Something that struck me, when I was reading this part, was how individual the process of knowledge is. Each and every one of us makes his/her advancements into knowing all their life and most of the time.

R.S comes back than, once again, to the conception of Dualism. First of all - before reading this part, for me dualism meant the dualism of mind and body - a theory about mind, first conceived by Descartes, which says that there's a mind and a body which interact, but the theory failed at saying how they interact. Descartes said there are two substances that actually make the world: res extensa(basically matter) and res cogita (mind), so when Steiner describes dualism as the conception which says there exists 2 substances/worlds totally different from one another, Descartes' conception fitted, for me, perfectly.

But R.S had in mind kantianism, when he was discussing this part.

What are the totally different worlds in kantianism? There's the perception a person has (e.g an apple), and than there's the thing-in-itself (the apple in itself).

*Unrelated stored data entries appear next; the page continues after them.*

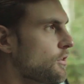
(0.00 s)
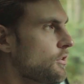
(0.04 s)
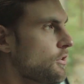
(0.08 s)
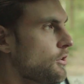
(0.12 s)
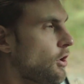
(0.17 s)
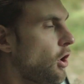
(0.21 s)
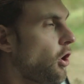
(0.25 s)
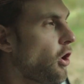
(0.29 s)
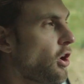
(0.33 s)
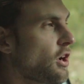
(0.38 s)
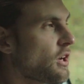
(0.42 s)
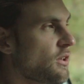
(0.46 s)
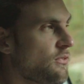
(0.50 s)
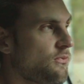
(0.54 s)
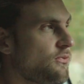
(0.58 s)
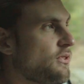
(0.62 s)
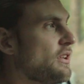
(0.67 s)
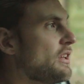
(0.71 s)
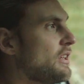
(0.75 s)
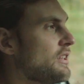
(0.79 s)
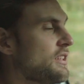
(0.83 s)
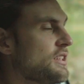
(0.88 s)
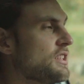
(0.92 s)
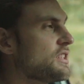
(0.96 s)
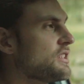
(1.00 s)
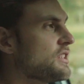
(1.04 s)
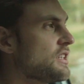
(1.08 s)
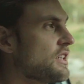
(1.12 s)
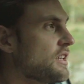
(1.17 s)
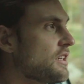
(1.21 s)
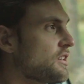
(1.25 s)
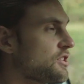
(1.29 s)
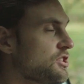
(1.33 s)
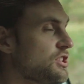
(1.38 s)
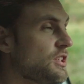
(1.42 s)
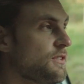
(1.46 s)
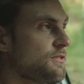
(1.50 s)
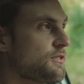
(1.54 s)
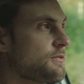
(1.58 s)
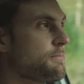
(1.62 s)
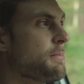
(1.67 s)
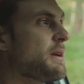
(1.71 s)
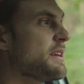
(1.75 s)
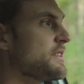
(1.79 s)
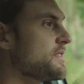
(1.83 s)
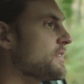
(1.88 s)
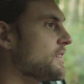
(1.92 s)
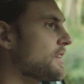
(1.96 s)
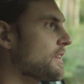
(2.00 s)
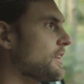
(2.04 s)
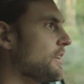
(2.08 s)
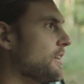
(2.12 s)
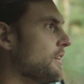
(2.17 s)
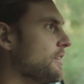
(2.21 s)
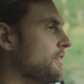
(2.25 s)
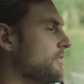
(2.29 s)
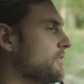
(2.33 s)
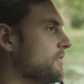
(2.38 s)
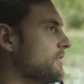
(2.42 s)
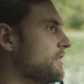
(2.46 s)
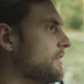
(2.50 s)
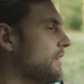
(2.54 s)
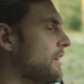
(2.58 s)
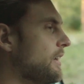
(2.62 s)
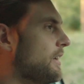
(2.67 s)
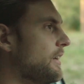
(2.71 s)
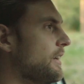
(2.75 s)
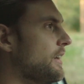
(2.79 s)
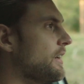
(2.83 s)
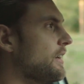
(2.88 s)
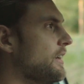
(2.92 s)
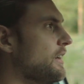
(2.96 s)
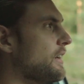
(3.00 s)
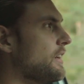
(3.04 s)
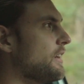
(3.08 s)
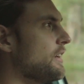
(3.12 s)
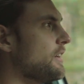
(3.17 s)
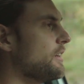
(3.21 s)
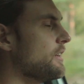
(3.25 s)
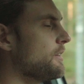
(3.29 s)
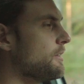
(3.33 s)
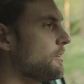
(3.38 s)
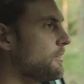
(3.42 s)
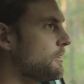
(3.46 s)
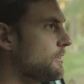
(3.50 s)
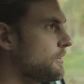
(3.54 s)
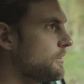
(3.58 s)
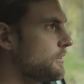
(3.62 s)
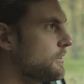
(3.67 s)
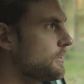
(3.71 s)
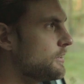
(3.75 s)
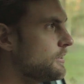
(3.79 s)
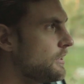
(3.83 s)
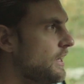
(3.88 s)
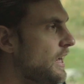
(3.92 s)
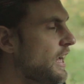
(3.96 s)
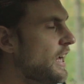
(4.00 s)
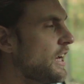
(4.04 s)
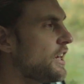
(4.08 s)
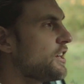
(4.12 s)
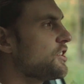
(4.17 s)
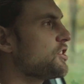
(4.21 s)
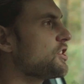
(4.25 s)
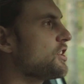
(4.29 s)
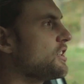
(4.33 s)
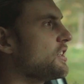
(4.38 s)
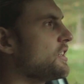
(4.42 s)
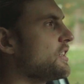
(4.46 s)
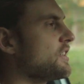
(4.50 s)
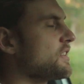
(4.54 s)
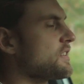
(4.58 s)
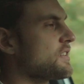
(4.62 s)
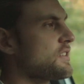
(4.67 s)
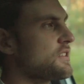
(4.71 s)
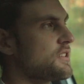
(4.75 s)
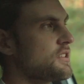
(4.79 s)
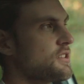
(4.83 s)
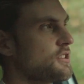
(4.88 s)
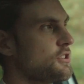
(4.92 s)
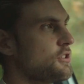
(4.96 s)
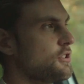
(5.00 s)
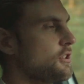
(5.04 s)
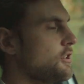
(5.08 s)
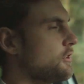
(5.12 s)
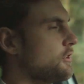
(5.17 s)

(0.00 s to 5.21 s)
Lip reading: You hardly feel the gear shifts basically. The engine is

I haven't read too much Kant in original, but I knew about this thing-in-itself. For me it was always a mysterious thing, that I really thought it existed. But basically the subject could never reach it - because it is unknowable. Kant was more or less playing a trick with the whole humanity positing something as existing. Something one can't really know - something that actually affects us somehow and through this affectation we come to have a perception. He could as well said that we have perceptions of things because someone keeps our brains in his hand and pours the perceptions in it. And that someone is called Mr Thing-in-itself.